Our performance tests currently rely on metrics accessible by web content (Date.now, events, etc.). This approach is incompatible with testing performance perceived by users, because we explicitly lie to web content for perf reasons. Implementing this approach sanely is also made next-to-impossible by process separation, GPU rendering, async scrolling and animation, and async rerendering (fennec).

There are additional issues with the implementation of our current test harnesses that are exarcerbated when they're run on mobile devices. The harnesses are mostly written to run on the same system as the one being tested, meaning that the tests and the harness can compete for system resources.

Therefore, I claim that a new testing harness is in order.

Non-goals

  • Replace any existing testing infrastructure. This new harness is intended to complement talos et al.
  • Measure javascript, DOM, etc. performance in isolation. Only whole-system, black-box testing here.

Goals

Approximately in order of importance

  • Measure what users experience. E.g., measure pixels appearing on screen, not dispatch of MozAfterPaint.
  • Test infrastructure doesn't compete with tests for system resources. E.g., don't serve pages through http.js running on the test system.
  • Take the software paths used in the wild. E.g., load pages through ns*Http*Channel, not through data/file channel.
  • Go through the hardware used in the wild. E.g., load pages through NIC/WNIC, not from disk.
  • Tests can be run locally by all developers.
  • Test results are repeatable.
  • Test results are reported in a statistically sound way.
  • Test data can be reported at arbitrary granularity. E.g., data available down to the level of times of individual runs of a test within a trial.
  • Tests run as part of existing automation framework. E.g., run on each checkin to m-c, changes in results reported to tree-management

Many of these goals conflict.
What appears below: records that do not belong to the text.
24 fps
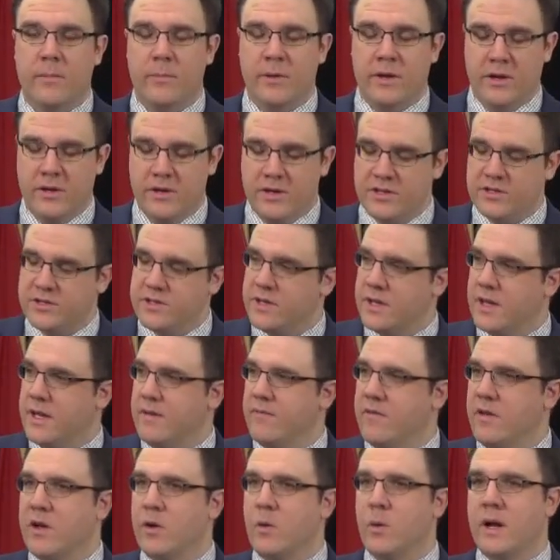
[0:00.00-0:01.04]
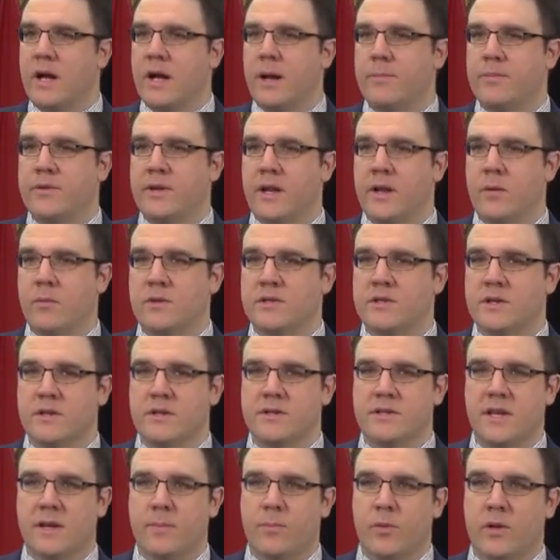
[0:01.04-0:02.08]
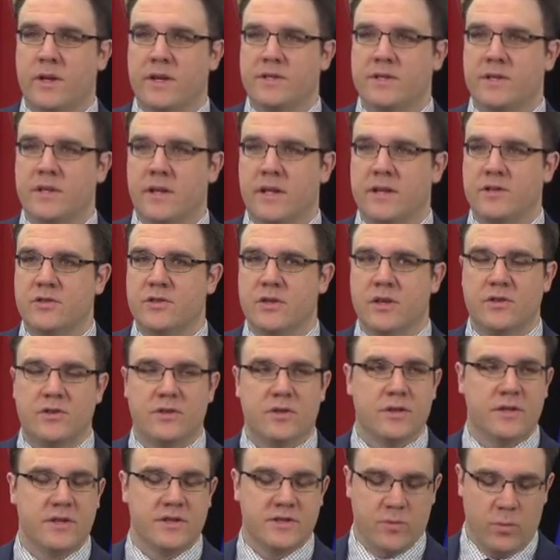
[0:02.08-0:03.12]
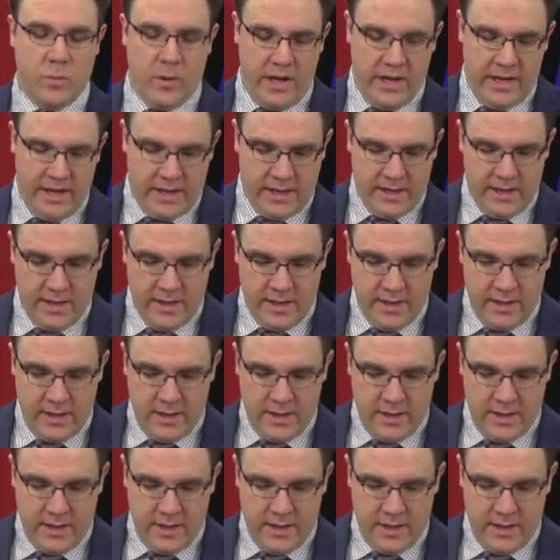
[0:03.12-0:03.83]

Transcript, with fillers: I'm here just to give you a quick update on what's going to take place in the legislature this week.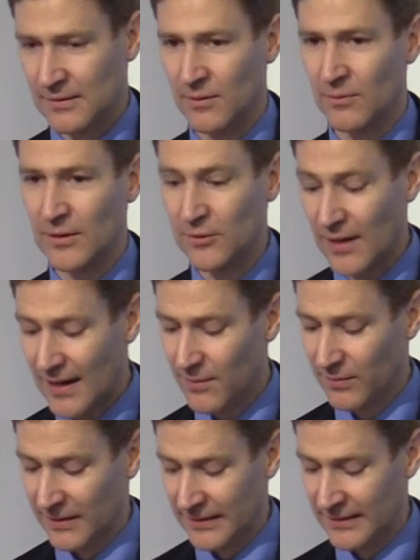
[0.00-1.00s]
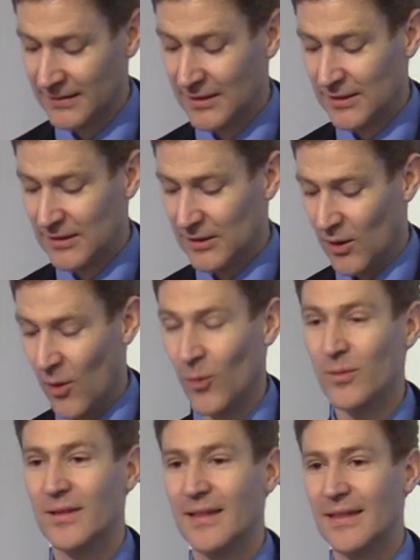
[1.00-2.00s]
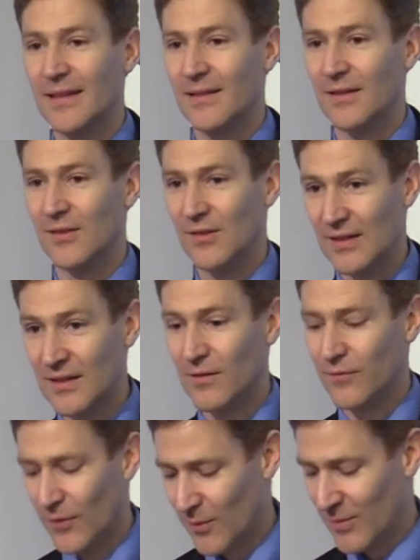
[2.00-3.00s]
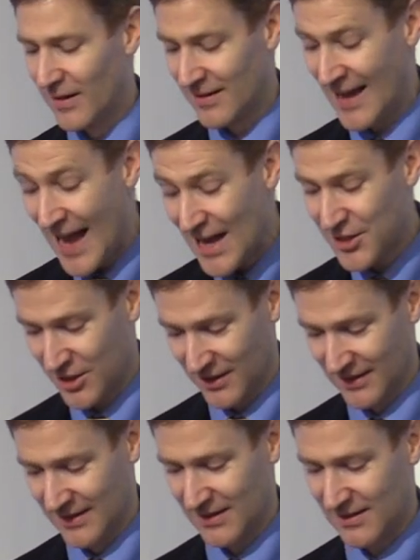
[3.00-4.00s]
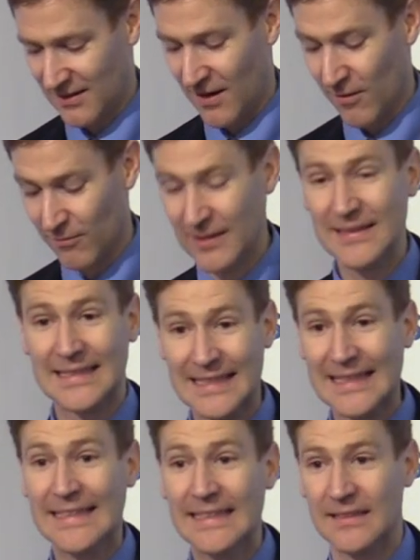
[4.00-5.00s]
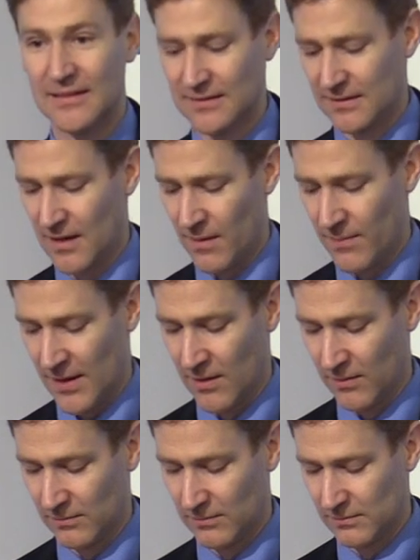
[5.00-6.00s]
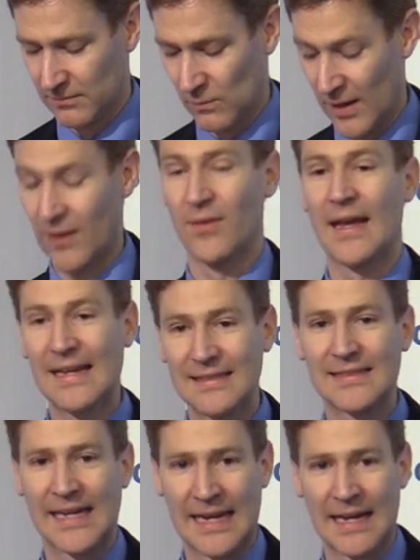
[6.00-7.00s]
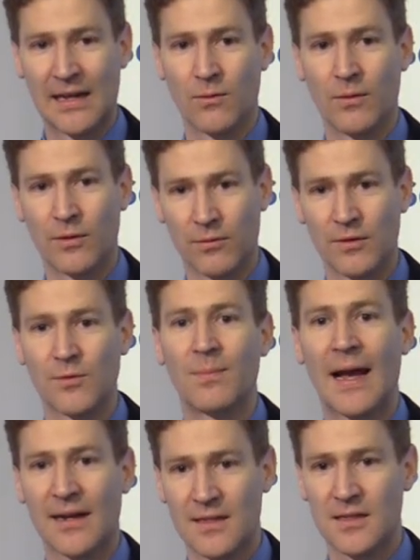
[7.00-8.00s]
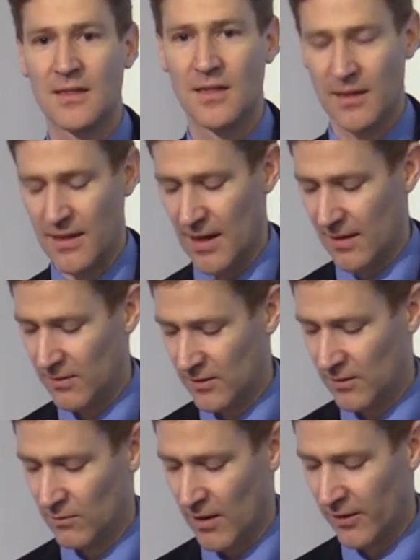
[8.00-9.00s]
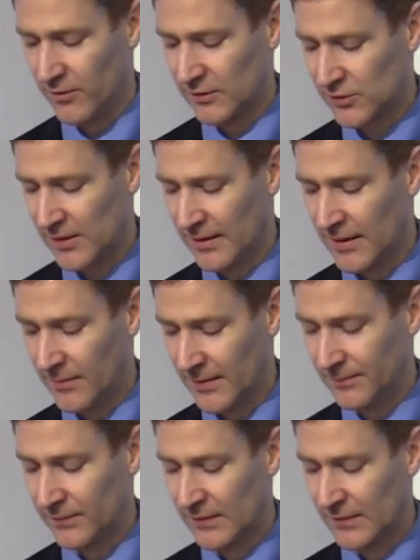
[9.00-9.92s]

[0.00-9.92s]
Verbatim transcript: And regrettably, only the xenophobic nationalists are really clear about where they stand with respect to Roderick's trilemma.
Finding suitable trade-offs is a main topic of discussion.

Types of measurements to be made

  • Responsiveness: ping the browser in various ways, measure pong in the form of pixels appearing on screen
  • Perceived load time: not just how fast pixels appear on screen, but which pixels and according to what pattern.
  • Panning/zooming (for fennec): how fast can content be moved on screen, how long does it take for "checkerboard" regions to be filled in
  • Scrolling (non-fennec): similar to above
  • Framerate of animations (actual framerate!)

Ideal infrastructure (WIP)

Tests are driven by a robot that has

  • Control of all input devices on test system
  • A camera that records the value of each individual pixel drawn on every monitor vsync. (NB: this implies the quantum of measurable time is 1/vsync-rate.)

Test pages are served over a network that has

  • Exactly precise latency and bandwidth
  • Arbitrarily configurable latency and bandwidth

Approximating the ideal

No one has time to build such a robot, and perfect networks don't exist, so we will need to approximate them, probably in platform-specific ways.

Network

A cross-platform approximation to the ideal network is to run DNS and HTTP servers on a (quiet) host machine over a dedicated (quiet) ethernet or wireless network (preferably wireless, for the sake of fennec). The minimum configurable latency is the intrinsic network latency, but bandwidth and latency could be arbitrarily throttled (approximately) by the HTTP server itself. Pages would need to be served from a ramfs.

Android (top priority)

Android has a debugging interface ("adb") that allows a host system to designate TCP ports for which sockets opened on the device should be proxied through the host. The host can also use the interface to screen-shot the device. There is additionally a "UI monkey" program that we could copy and theoretically control through adb. Adb theoretically works equally well on linux, mac, and windows hosts.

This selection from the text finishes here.